DENVER — Colorado kids are not smoking more pot since the drug became legal — but their older siblings and parents certainly are, according to a long-awaited report giving the most comprehensive data yet on the effects of the state's 2012 recreational marijuana law.
The state released a report Monday detailing changes in everything from pot arrests to tax collections to calls to Poison Control. Surveys given to middle-schoolers and high-schoolers indicate that youth marijuana use didn't rise significantly in the years after the 2012 vote.
Anonymous surveys given to about 40,000 Colorado students before and after legalization showed "no significant change" in marijuana use by children under 18 in the preceding 30 days.
Among high school students, use went from about 23 percent in 2005 to about 20 percent in 2014. Similarly, there was no significant change in use by kids younger than 13 in recent years.

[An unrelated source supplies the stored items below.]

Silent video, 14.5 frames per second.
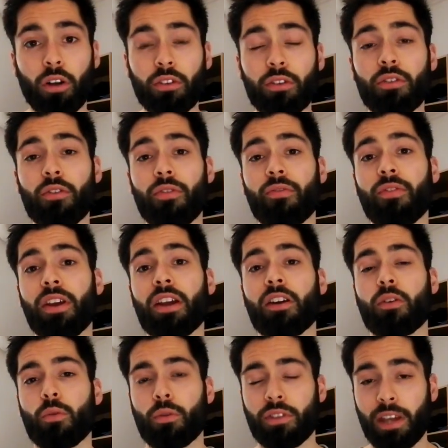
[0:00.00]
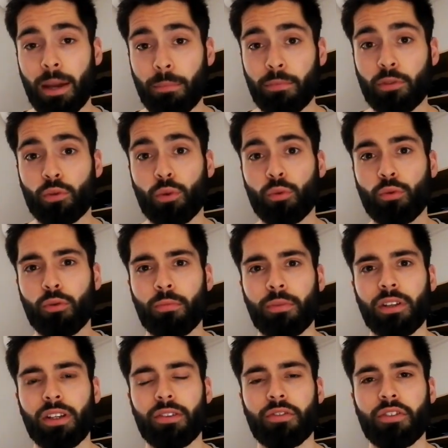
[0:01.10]
what do you think would happen to a
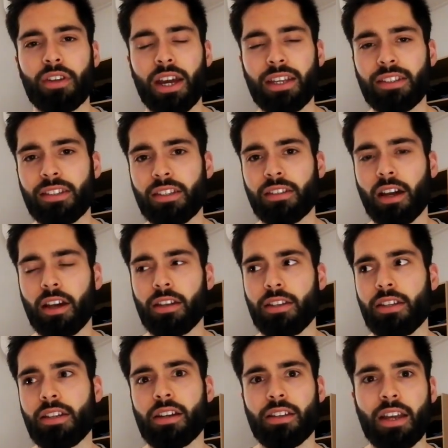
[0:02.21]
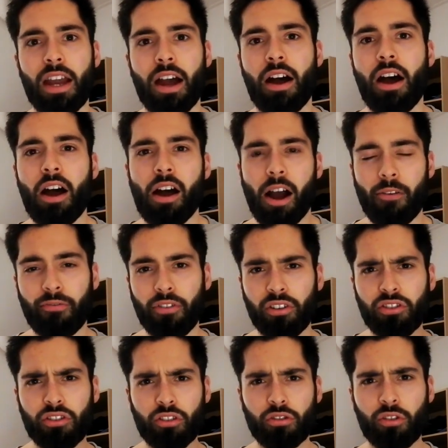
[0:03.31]
woman if she has this idea? Yeah, I'm
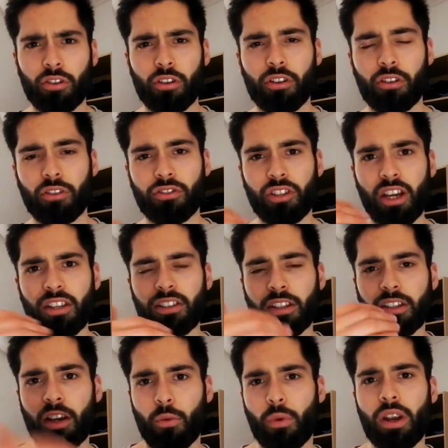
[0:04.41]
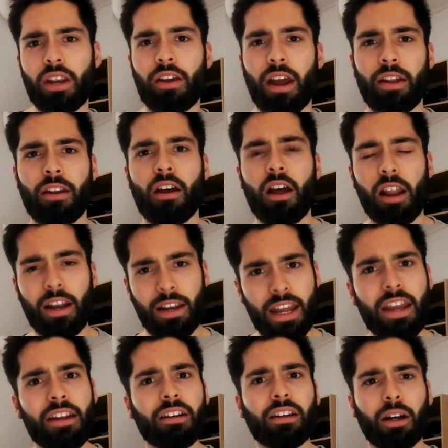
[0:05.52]
first just gonna chase that career and
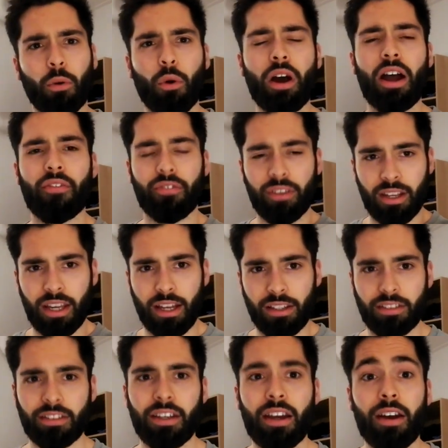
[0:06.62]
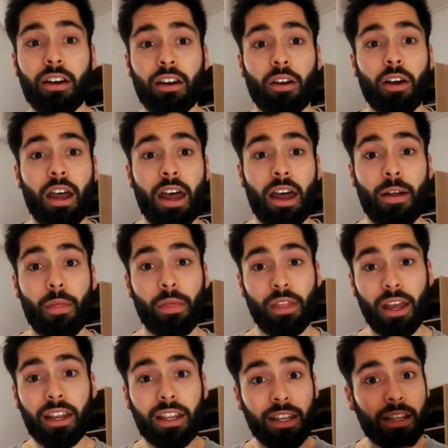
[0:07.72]
later I will have kids. And
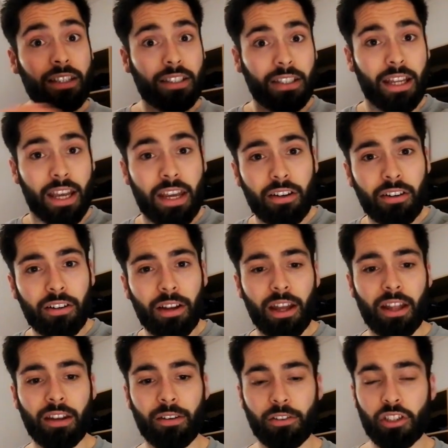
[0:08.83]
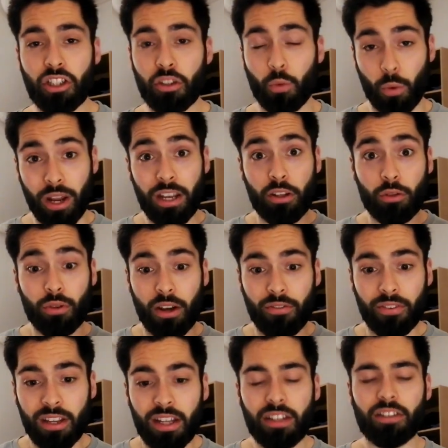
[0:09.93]
then it is later and she's ready to
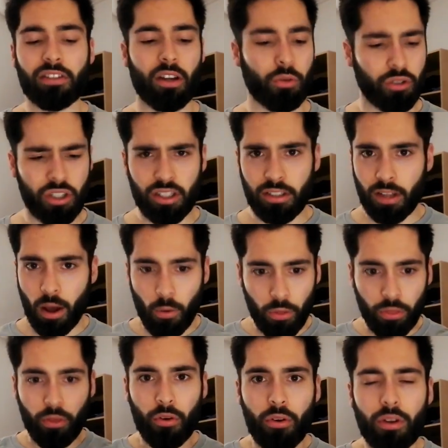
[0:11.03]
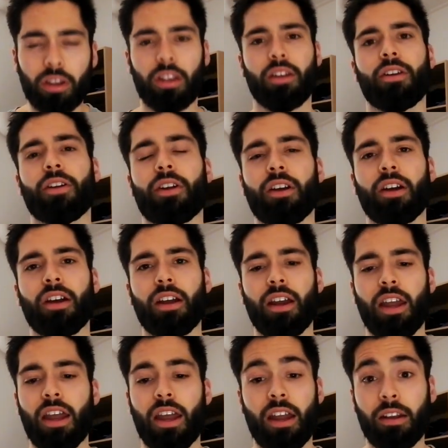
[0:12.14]
have kids now. She's now thirty
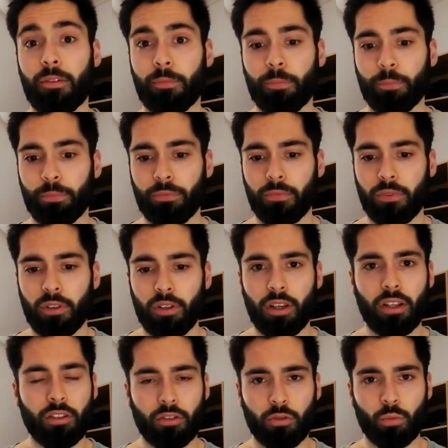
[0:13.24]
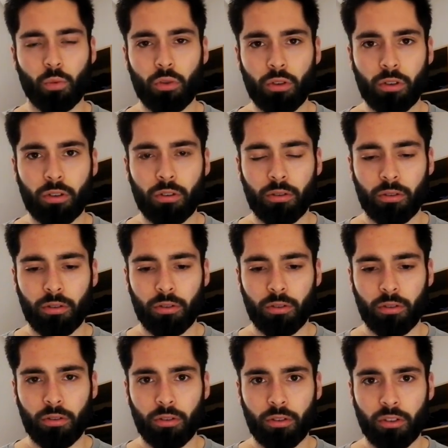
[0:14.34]
and it doesn't work.
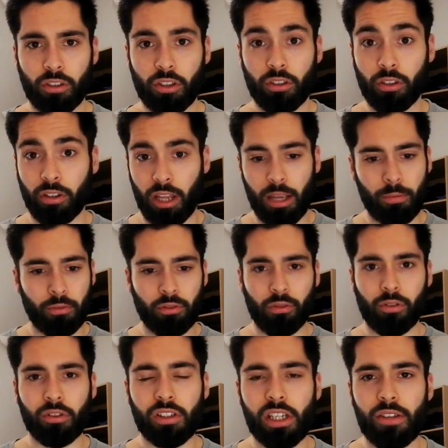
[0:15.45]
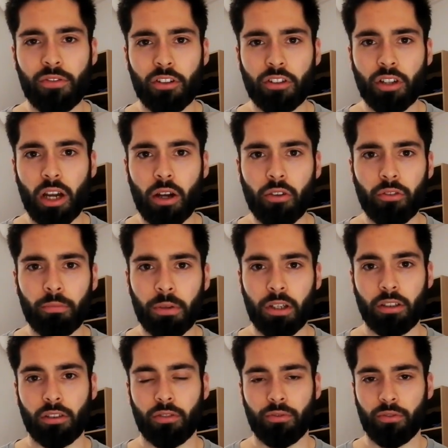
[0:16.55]
She's not able to conceive a child
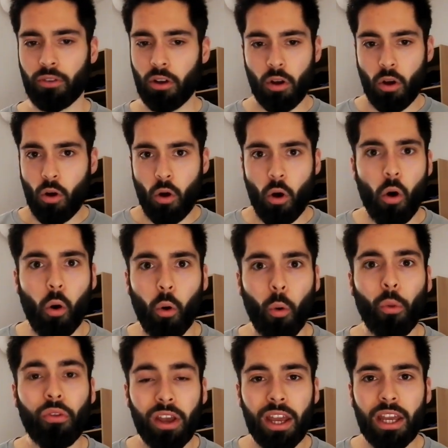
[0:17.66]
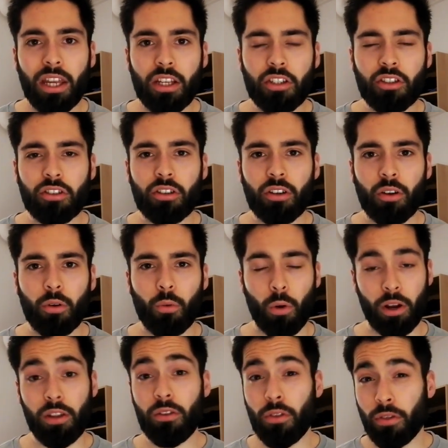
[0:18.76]
because of old age.
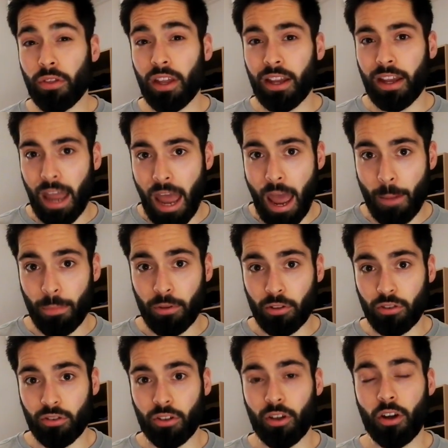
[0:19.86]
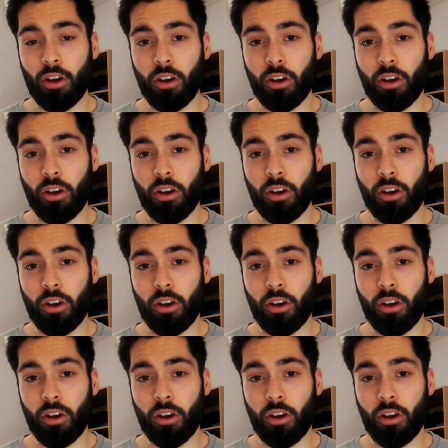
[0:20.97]
What do you think happens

But Colorado youth were much more likely than kids in other states to use marijuana, both before and after legalization, according to a national survey.
About 13 percent of Colorado minors 12-17 in 2014 had used marijuana in the last 30 days, the annual National Survey on Drug Use and Health said. That compared with about 7 percent of minors the same ages nationwide.

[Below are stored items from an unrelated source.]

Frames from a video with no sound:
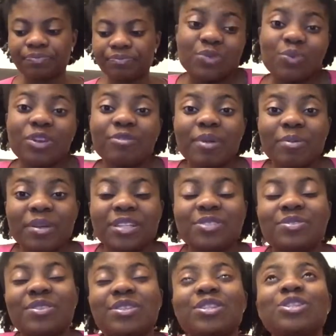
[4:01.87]
As one of my
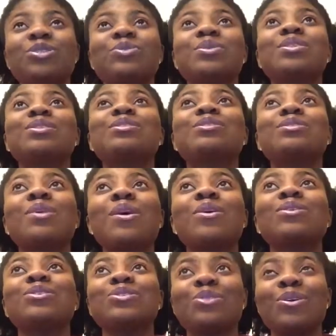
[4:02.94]
beta readers, she was
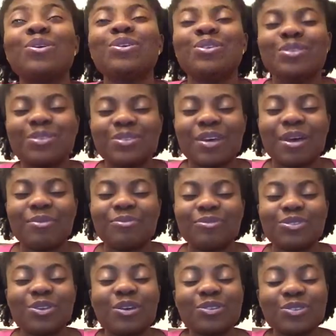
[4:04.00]
so
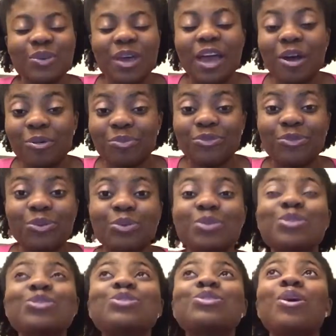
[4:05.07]

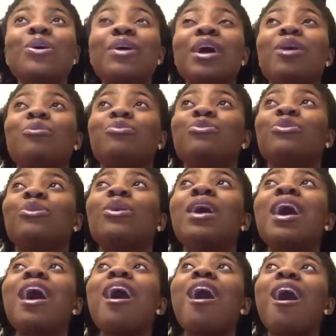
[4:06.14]
helpful.
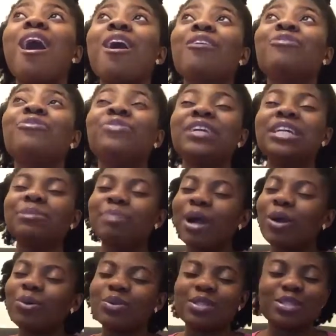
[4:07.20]
Her
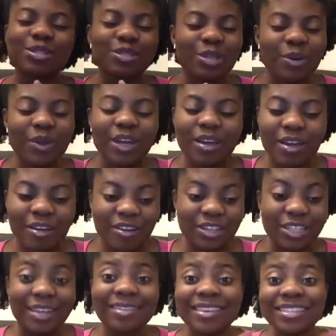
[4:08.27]
feedback was so
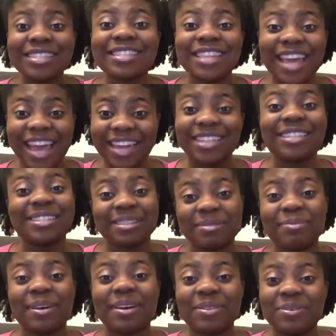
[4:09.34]
encouraging. This is the
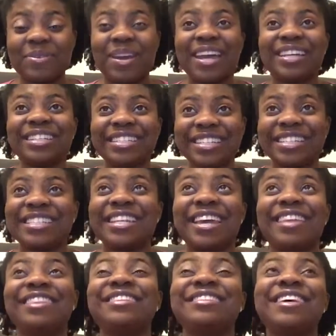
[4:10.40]
editor, by the way. She's
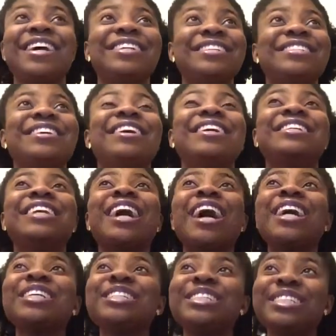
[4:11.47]
the editor, and
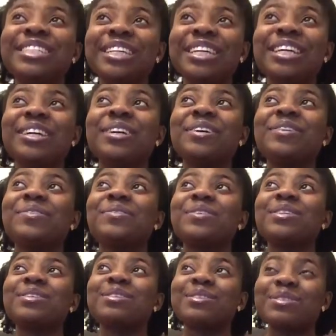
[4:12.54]
she
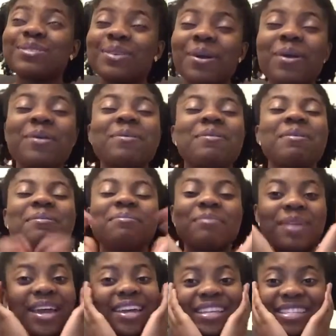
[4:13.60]
was so
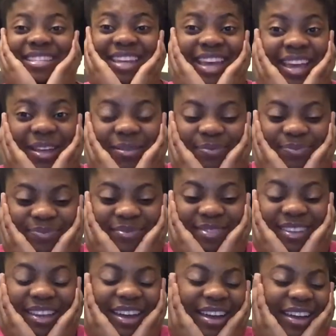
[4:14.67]
amazing,
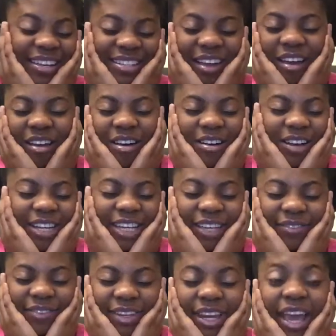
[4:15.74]
guys. I can't
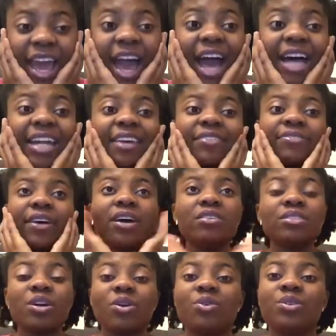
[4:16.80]
even. And I
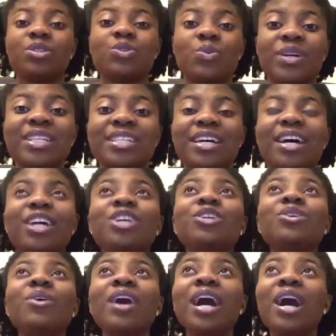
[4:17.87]
found her on Twitter. You
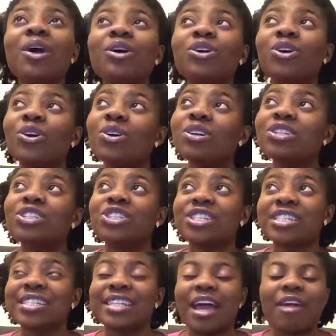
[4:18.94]
know how God
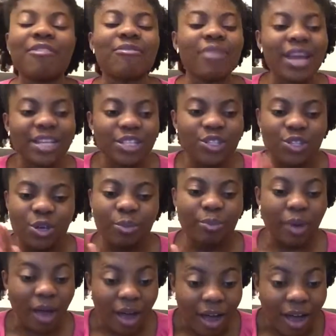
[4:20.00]
just directs your
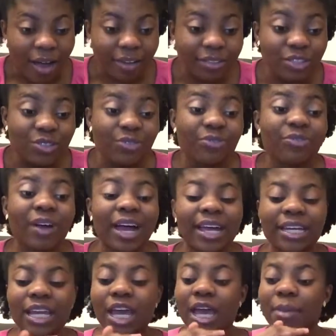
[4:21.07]
path
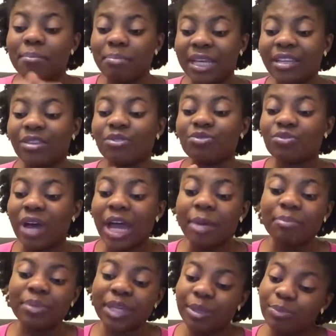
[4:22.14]
to meet the
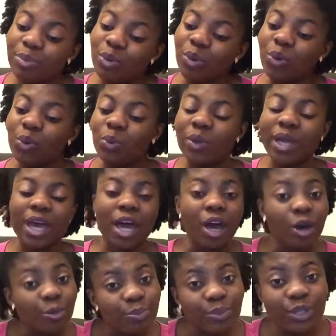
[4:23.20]
right people who will
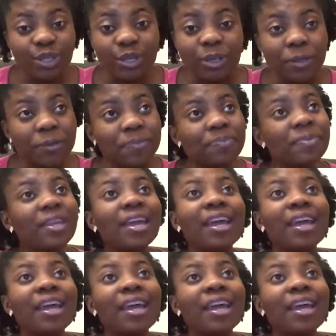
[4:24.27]
help you?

Youth marijuana arrests in Colorado rose 5 percent between 2012 and 2014, from 3,235 to 3,400. Even worse, the report cited a huge uptick in pot arrests in schools, which rose by 34 percent between 2012 and 2014.
While use of the drug did not increase significantly among children, it did jump among adults.
Relying on data from the national drug use survey, Colorado reported that nearly a third of Coloradans 18 to 25 in 2014 had used pot in the last 30 days, a rise of about 5 percent from the year before recreational pot was legalized.
The survey showed a similar spike in adults over 26. Past 30-day marijuana use went from 7.6 percent in 2012 to 12.4 percent in 2014.
The report comes three years after lawmakers ordered the state Department of Public Safety to start tracking law enforcement activity related to pot. A major argument of pro-legalization activists was that legal pot would result in fewer arrests, allowing police to focus on what some consider more serious crimes.
The numbers showed a marked drop in arrests, but that legalization has not solved the racial disparities in enforcement that drug-policy reformers had hoped to end. Colorado police departments have struggled to standardize their marijuana data-collection systems, making more granular conclusions problematic.
Other highlights from the report:
— Traffic safety data related to legalization was limited, mostly because Colorado didn't collect data on marijuana-impaired driving before 2012. The number of Colorado State Patrol summons issued for driving under the influence of marijuana dropped slightly from 674 in 2014 to 655 in 2015. Traffic fatalities in which a driver tested positive for marijuana's psychoactive chemical, THC, increased 44 percent in the first two years of legalization.
— The report said there was "no discernible trend" in illegal pot cultivation on public land, which includes most of Colorado's ski resorts.
— More Coloradans are calling Poison Control reporting marijuana-related exposure. Pot calls went from 44 in 2006 to 227 in 2015.